#### [ACTIVITY]
Reproduce the entries word for word, and omit any picture you find in them.
================================
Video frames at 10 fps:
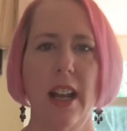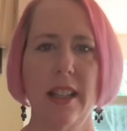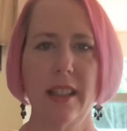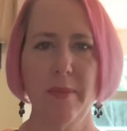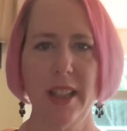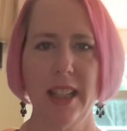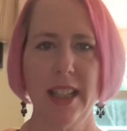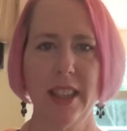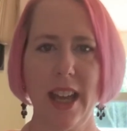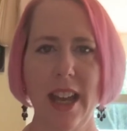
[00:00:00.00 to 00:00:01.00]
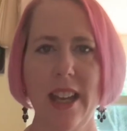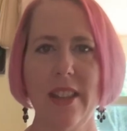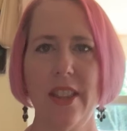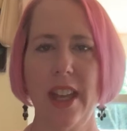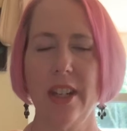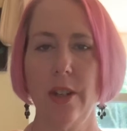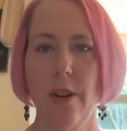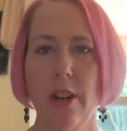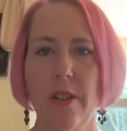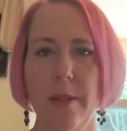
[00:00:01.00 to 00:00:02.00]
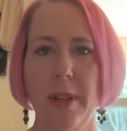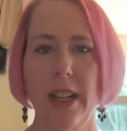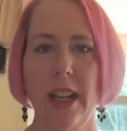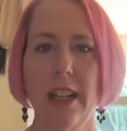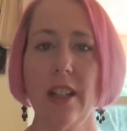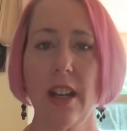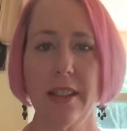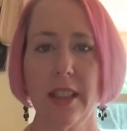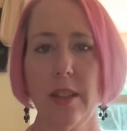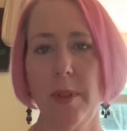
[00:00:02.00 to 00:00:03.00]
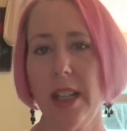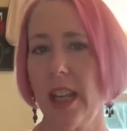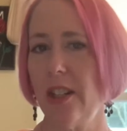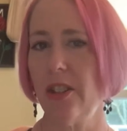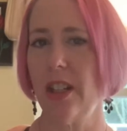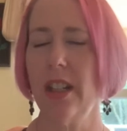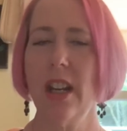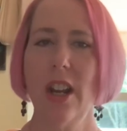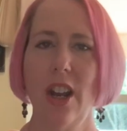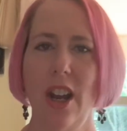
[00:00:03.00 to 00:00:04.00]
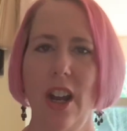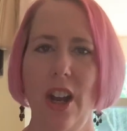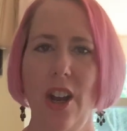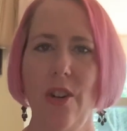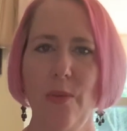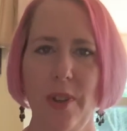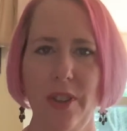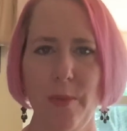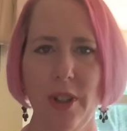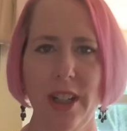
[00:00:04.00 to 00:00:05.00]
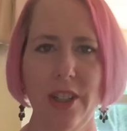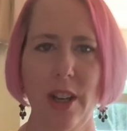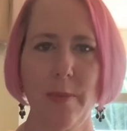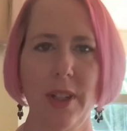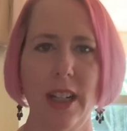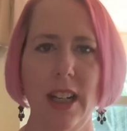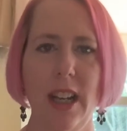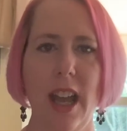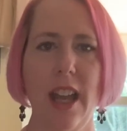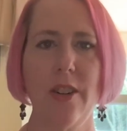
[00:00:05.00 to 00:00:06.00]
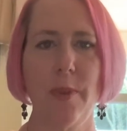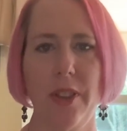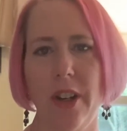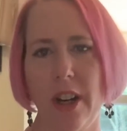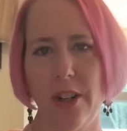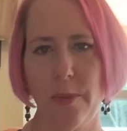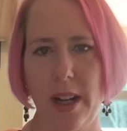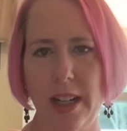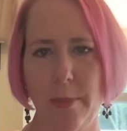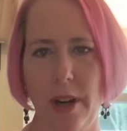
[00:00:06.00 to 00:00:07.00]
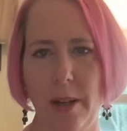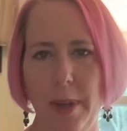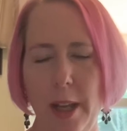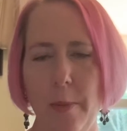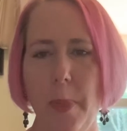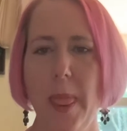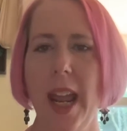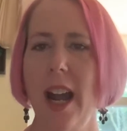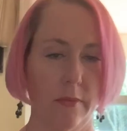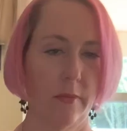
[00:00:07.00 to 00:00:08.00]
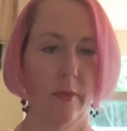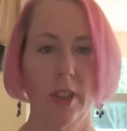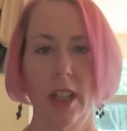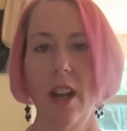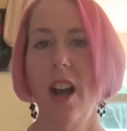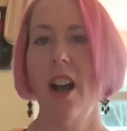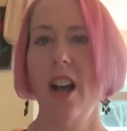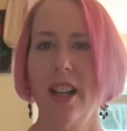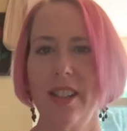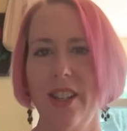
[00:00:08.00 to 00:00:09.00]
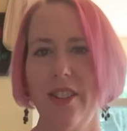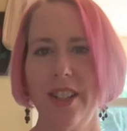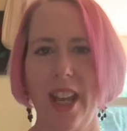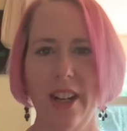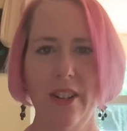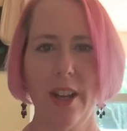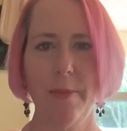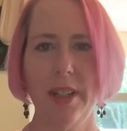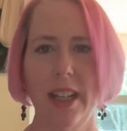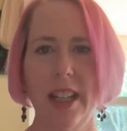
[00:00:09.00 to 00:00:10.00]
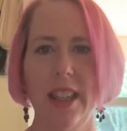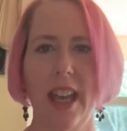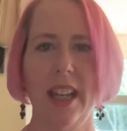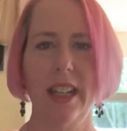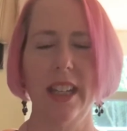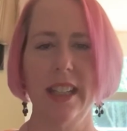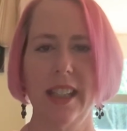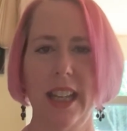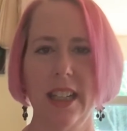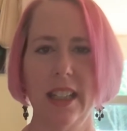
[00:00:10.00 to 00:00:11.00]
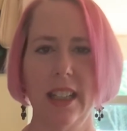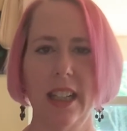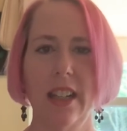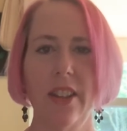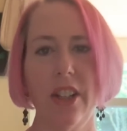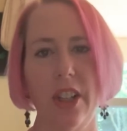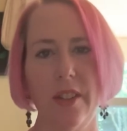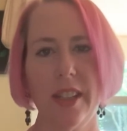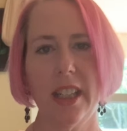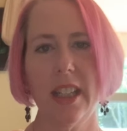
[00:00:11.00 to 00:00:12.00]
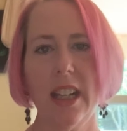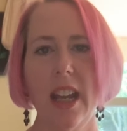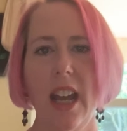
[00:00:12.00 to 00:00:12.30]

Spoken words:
something like that, then you are going to be in constant communication with the mortgage company and with their underwriting department. Also, the title company that is handling the closing,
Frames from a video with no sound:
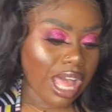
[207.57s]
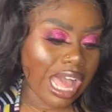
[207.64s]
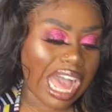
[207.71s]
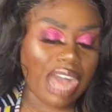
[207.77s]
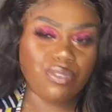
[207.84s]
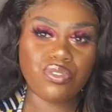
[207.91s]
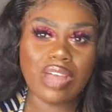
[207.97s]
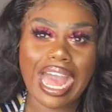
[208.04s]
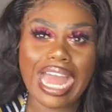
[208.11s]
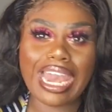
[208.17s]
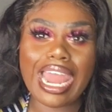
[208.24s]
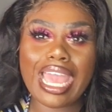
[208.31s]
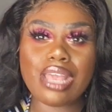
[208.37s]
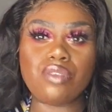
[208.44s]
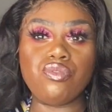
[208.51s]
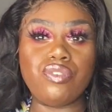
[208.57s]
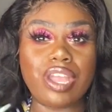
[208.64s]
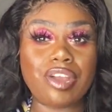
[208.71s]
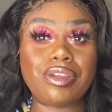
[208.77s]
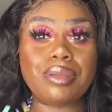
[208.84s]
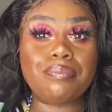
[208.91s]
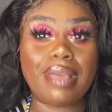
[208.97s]
I like
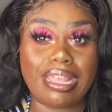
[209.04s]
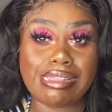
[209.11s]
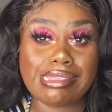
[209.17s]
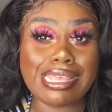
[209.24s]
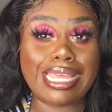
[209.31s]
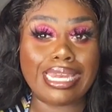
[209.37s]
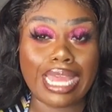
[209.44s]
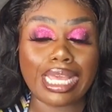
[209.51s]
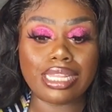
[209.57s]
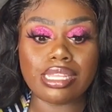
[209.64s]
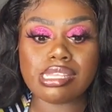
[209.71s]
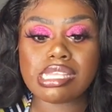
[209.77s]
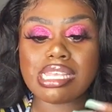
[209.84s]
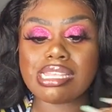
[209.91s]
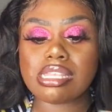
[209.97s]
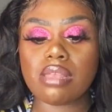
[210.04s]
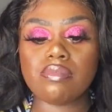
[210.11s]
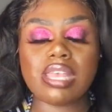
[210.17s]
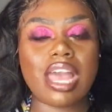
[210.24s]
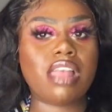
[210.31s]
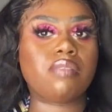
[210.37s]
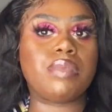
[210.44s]
very basic necklaces
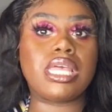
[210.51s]
sometimes,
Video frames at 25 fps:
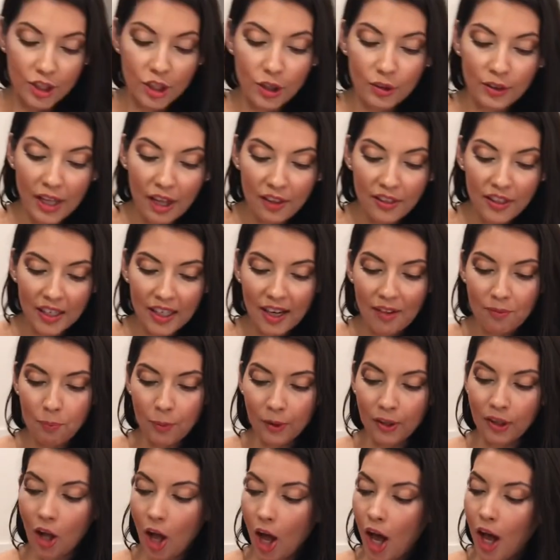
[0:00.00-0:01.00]
So now that I've
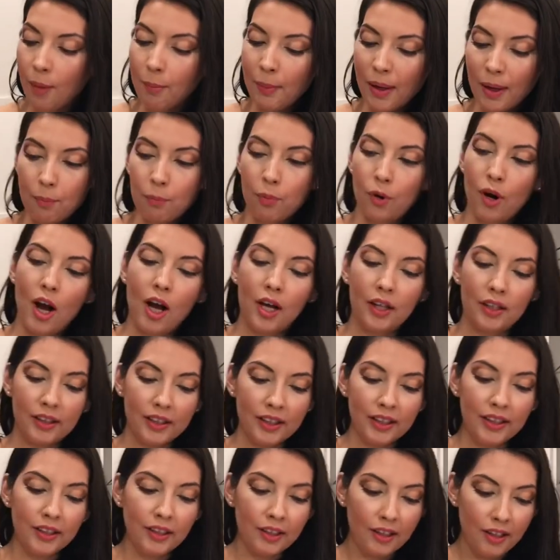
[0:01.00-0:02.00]
put all my
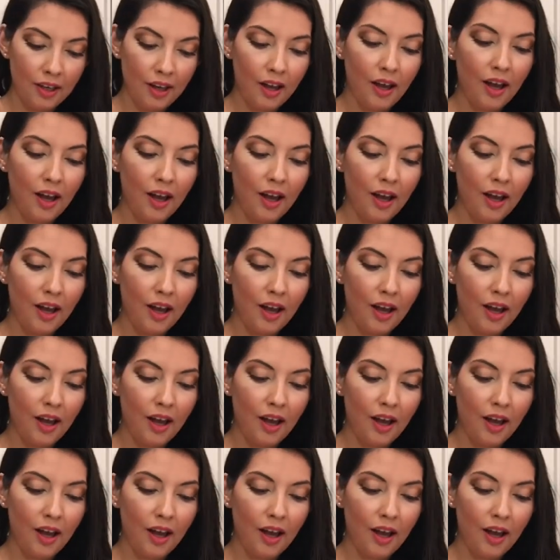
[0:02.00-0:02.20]
broccoli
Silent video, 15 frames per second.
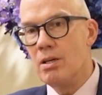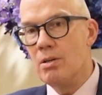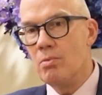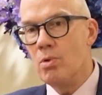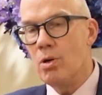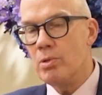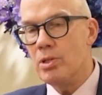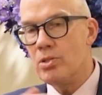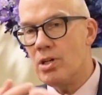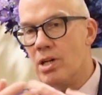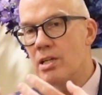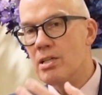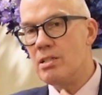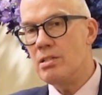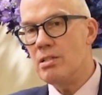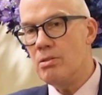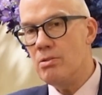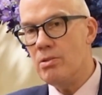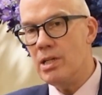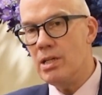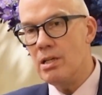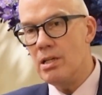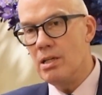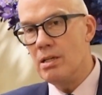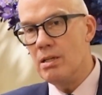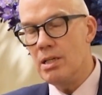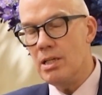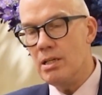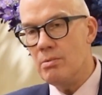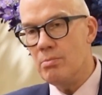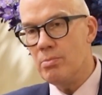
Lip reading: what we're trying to do in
================================
#### [RESPONSE TO THE TASK]
Video frames at 10 fps:
[00:00:00.00 to 00:00:01.00]
[00:00:01.00 to 00:00:02.00]
[00:00:02.00 to 00:00:03.00]
[00:00:03.00 to 00:00:04.00]
[00:00:04.00 to 00:00:05.00]
[00:00:05.00 to 00:00:06.00]
[00:00:06.00 to 00:00:07.00]
[00:00:07.00 to 00:00:08.00]
[00:00:08.00 to 00:00:09.00]
[00:00:09.00 to 00:00:10.00]
[00:00:10.00 to 00:00:11.00]
[00:00:11.00 to 00:00:12.00]
[00:00:12.00 to 00:00:12.30]

Spoken words:
something like that, then you are going to be in constant communication with the mortgage company and with their underwriting department. Also, the title company that is handling the closing,
Frames from a video with no sound:
[207.57s]
[207.64s]
[207.71s]
[207.77s]
[207.84s]
[207.91s]
[207.97s]
[208.04s]
[208.11s]
[208.17s]
[208.24s]
[208.31s]
[208.37s]
[208.44s]
[208.51s]
[208.57s]
[208.64s]
[208.71s]
[208.77s]
[208.84s]
[208.91s]
[208.97s]
I like
[209.04s]
[209.11s]
[209.17s]
[209.24s]
[209.31s]
[209.37s]
[209.44s]
[209.51s]
[209.57s]
[209.64s]
[209.71s]
[209.77s]
[209.84s]
[209.91s]
[209.97s]
[210.04s]
[210.11s]
[210.17s]
[210.24s]
[210.31s]
[210.37s]
[210.44s]
very basic necklaces
[210.51s]
sometimes,
Video frames at 25 fps:
[0:00.00-0:01.00]
So now that I've
[0:01.00-0:02.00]
put all my
[0:02.00-0:02.20]
broccoli
Silent video, 15 frames per second.
Lip reading: what we're trying to do in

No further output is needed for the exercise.